Copy out all the entries below, word for word.

### Record excerpts ###

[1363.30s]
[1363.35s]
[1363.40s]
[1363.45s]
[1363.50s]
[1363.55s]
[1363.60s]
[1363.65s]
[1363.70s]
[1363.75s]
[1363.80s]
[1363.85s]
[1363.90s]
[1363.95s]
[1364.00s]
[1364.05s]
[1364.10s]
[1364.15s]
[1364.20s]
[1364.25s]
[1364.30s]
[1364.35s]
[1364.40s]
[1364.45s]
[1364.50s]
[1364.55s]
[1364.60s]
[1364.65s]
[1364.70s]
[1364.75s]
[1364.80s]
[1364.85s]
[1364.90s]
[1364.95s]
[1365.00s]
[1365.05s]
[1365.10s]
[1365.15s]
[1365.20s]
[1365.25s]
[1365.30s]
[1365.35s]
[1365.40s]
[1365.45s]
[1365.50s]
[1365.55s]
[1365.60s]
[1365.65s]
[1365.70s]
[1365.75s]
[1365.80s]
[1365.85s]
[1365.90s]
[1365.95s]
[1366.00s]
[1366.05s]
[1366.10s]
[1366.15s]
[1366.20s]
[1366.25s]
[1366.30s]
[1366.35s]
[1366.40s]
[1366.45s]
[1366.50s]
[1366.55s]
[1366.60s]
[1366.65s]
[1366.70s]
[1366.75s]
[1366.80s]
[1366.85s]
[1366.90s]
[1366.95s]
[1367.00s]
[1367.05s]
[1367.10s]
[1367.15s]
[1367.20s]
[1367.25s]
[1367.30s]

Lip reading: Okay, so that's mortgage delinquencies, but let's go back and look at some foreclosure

###

Response for this exercise:
[1363.30s]
[1363.35s]
[1363.40s]
[1363.45s]
[1363.50s]
[1363.55s]
[1363.60s]
[1363.65s]
[1363.70s]
[1363.75s]
[1363.80s]
[1363.85s]
[1363.90s]
[1363.95s]
[1364.00s]
[1364.05s]
[1364.10s]
[1364.15s]
[1364.20s]
[1364.25s]
[1364.30s]
[1364.35s]
[1364.40s]
[1364.45s]
[1364.50s]
[1364.55s]
[1364.60s]
[1364.65s]
[1364.70s]
[1364.75s]
[1364.80s]
[1364.85s]
[1364.90s]
[1364.95s]
[1365.00s]
[1365.05s]
[1365.10s]
[1365.15s]
[1365.20s]
[1365.25s]
[1365.30s]
[1365.35s]
[1365.40s]
[1365.45s]
[1365.50s]
[1365.55s]
[1365.60s]
[1365.65s]
[1365.70s]
[1365.75s]
[1365.80s]
[1365.85s]
[1365.90s]
[1365.95s]
[1366.00s]
[1366.05s]
[1366.10s]
[1366.15s]
[1366.20s]
[1366.25s]
[1366.30s]
[1366.35s]
[1366.40s]
[1366.45s]
[1366.50s]
[1366.55s]
[1366.60s]
[1366.65s]
[1366.70s]
[1366.75s]
[1366.80s]
[1366.85s]
[1366.90s]
[1366.95s]
[1367.00s]
[1367.05s]
[1367.10s]
[1367.15s]
[1367.20s]
[1367.25s]
[1367.30s]

Lip reading: Okay, so that's mortgage delinquencies, but let's go back and look at some foreclosure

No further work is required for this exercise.